◆ Assigned task ◆
Give back every record exactly.

(Materials provided Opens)

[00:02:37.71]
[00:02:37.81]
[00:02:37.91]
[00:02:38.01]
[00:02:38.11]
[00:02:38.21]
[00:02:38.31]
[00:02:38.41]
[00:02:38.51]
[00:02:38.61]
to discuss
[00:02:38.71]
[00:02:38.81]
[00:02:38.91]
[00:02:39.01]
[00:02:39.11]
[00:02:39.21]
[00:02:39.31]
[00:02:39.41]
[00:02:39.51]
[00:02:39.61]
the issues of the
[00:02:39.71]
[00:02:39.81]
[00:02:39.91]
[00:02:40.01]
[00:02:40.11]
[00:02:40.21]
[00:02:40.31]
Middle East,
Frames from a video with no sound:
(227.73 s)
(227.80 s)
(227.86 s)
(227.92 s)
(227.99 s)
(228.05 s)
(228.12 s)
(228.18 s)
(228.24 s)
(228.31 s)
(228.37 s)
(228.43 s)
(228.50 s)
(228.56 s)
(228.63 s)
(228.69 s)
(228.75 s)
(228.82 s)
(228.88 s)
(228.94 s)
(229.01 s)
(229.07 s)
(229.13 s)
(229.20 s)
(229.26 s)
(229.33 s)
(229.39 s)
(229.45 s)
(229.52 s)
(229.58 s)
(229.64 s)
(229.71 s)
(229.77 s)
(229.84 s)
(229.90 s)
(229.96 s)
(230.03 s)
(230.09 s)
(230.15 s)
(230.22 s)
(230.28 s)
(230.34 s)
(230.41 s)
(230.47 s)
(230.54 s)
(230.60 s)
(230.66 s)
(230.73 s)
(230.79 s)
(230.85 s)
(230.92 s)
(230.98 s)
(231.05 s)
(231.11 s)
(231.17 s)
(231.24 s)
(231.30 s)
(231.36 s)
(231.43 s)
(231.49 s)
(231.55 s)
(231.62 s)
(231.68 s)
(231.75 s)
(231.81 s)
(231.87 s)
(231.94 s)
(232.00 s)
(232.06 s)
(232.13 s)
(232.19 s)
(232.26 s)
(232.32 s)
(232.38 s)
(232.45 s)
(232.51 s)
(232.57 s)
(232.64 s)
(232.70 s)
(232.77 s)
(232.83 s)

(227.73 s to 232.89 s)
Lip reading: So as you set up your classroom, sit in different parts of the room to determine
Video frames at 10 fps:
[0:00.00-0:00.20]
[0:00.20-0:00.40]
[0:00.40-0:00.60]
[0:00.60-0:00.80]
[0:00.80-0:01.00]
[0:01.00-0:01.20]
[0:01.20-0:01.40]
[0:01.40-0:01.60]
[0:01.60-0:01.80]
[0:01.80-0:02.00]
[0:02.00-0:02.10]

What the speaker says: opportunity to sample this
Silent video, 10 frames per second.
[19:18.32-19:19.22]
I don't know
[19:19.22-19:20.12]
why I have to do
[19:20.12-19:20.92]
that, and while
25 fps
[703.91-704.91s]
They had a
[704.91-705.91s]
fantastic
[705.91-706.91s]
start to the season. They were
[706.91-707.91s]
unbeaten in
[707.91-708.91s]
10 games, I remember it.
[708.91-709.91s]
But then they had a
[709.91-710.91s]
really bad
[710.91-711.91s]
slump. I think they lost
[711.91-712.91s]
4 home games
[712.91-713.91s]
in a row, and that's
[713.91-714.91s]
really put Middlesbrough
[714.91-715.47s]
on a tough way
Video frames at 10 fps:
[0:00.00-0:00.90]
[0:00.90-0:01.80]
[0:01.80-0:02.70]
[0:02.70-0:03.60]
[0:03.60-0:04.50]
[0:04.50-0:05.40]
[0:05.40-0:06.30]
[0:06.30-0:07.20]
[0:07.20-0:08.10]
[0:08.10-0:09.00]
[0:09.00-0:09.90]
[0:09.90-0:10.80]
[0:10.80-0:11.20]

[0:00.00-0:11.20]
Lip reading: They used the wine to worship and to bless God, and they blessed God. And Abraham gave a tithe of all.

(Materials provided Closes)

◆ Response box ◆
[00:02:37.71]
[00:02:37.81]
[00:02:37.91]
[00:02:38.01]
[00:02:38.11]
[00:02:38.21]
[00:02:38.31]
[00:02:38.41]
[00:02:38.51]
[00:02:38.61]
to discuss
[00:02:38.71]
[00:02:38.81]
[00:02:38.91]
[00:02:39.01]
[00:02:39.11]
[00:02:39.21]
[00:02:39.31]
[00:02:39.41]
[00:02:39.51]
[00:02:39.61]
the issues of the
[00:02:39.71]
[00:02:39.81]
[00:02:39.91]
[00:02:40.01]
[00:02:40.11]
[00:02:40.21]
[00:02:40.31]
Middle East,
Frames from a video with no sound:
(227.73 s)
(227.80 s)
(227.86 s)
(227.92 s)
(227.99 s)
(228.05 s)
(228.12 s)
(228.18 s)
(228.24 s)
(228.31 s)
(228.37 s)
(228.43 s)
(228.50 s)
(228.56 s)
(228.63 s)
(228.69 s)
(228.75 s)
(228.82 s)
(228.88 s)
(228.94 s)
(229.01 s)
(229.07 s)
(229.13 s)
(229.20 s)
(229.26 s)
(229.33 s)
(229.39 s)
(229.45 s)
(229.52 s)
(229.58 s)
(229.64 s)
(229.71 s)
(229.77 s)
(229.84 s)
(229.90 s)
(229.96 s)
(230.03 s)
(230.09 s)
(230.15 s)
(230.22 s)
(230.28 s)
(230.34 s)
(230.41 s)
(230.47 s)
(230.54 s)
(230.60 s)
(230.66 s)
(230.73 s)
(230.79 s)
(230.85 s)
(230.92 s)
(230.98 s)
(231.05 s)
(231.11 s)
(231.17 s)
(231.24 s)
(231.30 s)
(231.36 s)
(231.43 s)
(231.49 s)
(231.55 s)
(231.62 s)
(231.68 s)
(231.75 s)
(231.81 s)
(231.87 s)
(231.94 s)
(232.00 s)
(232.06 s)
(232.13 s)
(232.19 s)
(232.26 s)
(232.32 s)
(232.38 s)
(232.45 s)
(232.51 s)
(232.57 s)
(232.64 s)
(232.70 s)
(232.77 s)
(232.83 s)

(227.73 s to 232.89 s)
Lip reading: So as you set up your classroom, sit in different parts of the room to determine
Video frames at 10 fps:
[0:00.00-0:00.20]
[0:00.20-0:00.40]
[0:00.40-0:00.60]
[0:00.60-0:00.80]
[0:00.80-0:01.00]
[0:01.00-0:01.20]
[0:01.20-0:01.40]
[0:01.40-0:01.60]
[0:01.60-0:01.80]
[0:01.80-0:02.00]
[0:02.00-0:02.10]

What the speaker says: opportunity to sample this
Silent video, 10 frames per second.
[19:18.32-19:19.22]
I don't know
[19:19.22-19:20.12]
why I have to do
[19:20.12-19:20.92]
that, and while
25 fps
[703.91-704.91s]
They had a
[704.91-705.91s]
fantastic
[705.91-706.91s]
start to the season. They were
[706.91-707.91s]
unbeaten in
[707.91-708.91s]
10 games, I remember it.
[708.91-709.91s]
But then they had a
[709.91-710.91s]
really bad
[710.91-711.91s]
slump. I think they lost
[711.91-712.91s]
4 home games
[712.91-713.91s]
in a row, and that's
[713.91-714.91s]
really put Middlesbrough
[714.91-715.47s]
on a tough way
Video frames at 10 fps:
[0:00.00-0:00.90]
[0:00.90-0:01.80]
[0:01.80-0:02.70]
[0:02.70-0:03.60]
[0:03.60-0:04.50]
[0:04.50-0:05.40]
[0:05.40-0:06.30]
[0:06.30-0:07.20]
[0:07.20-0:08.10]
[0:08.10-0:09.00]
[0:09.00-0:09.90]
[0:09.90-0:10.80]
[0:10.80-0:11.20]

[0:00.00-0:11.20]
Lip reading: They used the wine to worship and to bless God, and they blessed God. And Abraham gave a tithe of all.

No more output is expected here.